▶ [ACTIVITY]:
Find the line that contains "[00:00:46.30]"; please output it and each line after it, exactly as shown, up to the end of the entries below, skipping pictures.

(Stored items)
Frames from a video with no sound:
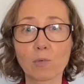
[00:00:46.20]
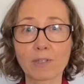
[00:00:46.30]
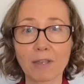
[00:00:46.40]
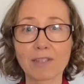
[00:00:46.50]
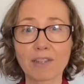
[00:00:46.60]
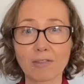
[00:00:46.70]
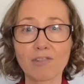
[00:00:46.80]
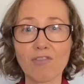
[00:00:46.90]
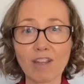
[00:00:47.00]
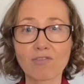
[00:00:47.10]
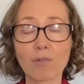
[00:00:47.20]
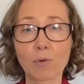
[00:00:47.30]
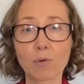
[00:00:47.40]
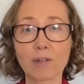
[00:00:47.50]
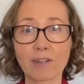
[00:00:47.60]
was going to those grassroots
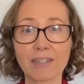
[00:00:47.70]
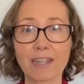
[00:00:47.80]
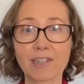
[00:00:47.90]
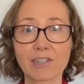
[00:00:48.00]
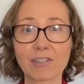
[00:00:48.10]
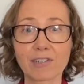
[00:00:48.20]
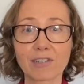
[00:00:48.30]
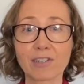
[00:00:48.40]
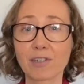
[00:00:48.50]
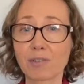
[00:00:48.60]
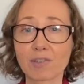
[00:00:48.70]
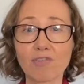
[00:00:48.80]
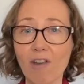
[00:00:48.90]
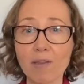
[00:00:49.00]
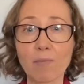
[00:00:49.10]
organisations that do such
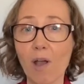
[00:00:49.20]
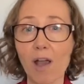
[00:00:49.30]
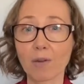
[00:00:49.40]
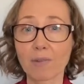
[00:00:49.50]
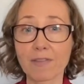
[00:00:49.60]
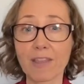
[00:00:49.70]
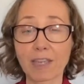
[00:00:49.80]
great work within their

▶ [RESPONSE AREA]:
[00:00:46.30]
[00:00:46.40]
[00:00:46.50]
[00:00:46.60]
[00:00:46.70]
[00:00:46.80]
[00:00:46.90]
[00:00:47.00]
[00:00:47.10]
[00:00:47.20]
[00:00:47.30]
[00:00:47.40]
[00:00:47.50]
[00:00:47.60]
was going to those grassroots
[00:00:47.70]
[00:00:47.80]
[00:00:47.90]
[00:00:48.00]
[00:00:48.10]
[00:00:48.20]
[00:00:48.30]
[00:00:48.40]
[00:00:48.50]
[00:00:48.60]
[00:00:48.70]
[00:00:48.80]
[00:00:48.90]
[00:00:49.00]
[00:00:49.10]
organisations that do such
[00:00:49.20]
[00:00:49.30]
[00:00:49.40]
[00:00:49.50]
[00:00:49.60]
[00:00:49.70]
[00:00:49.80]
great work within their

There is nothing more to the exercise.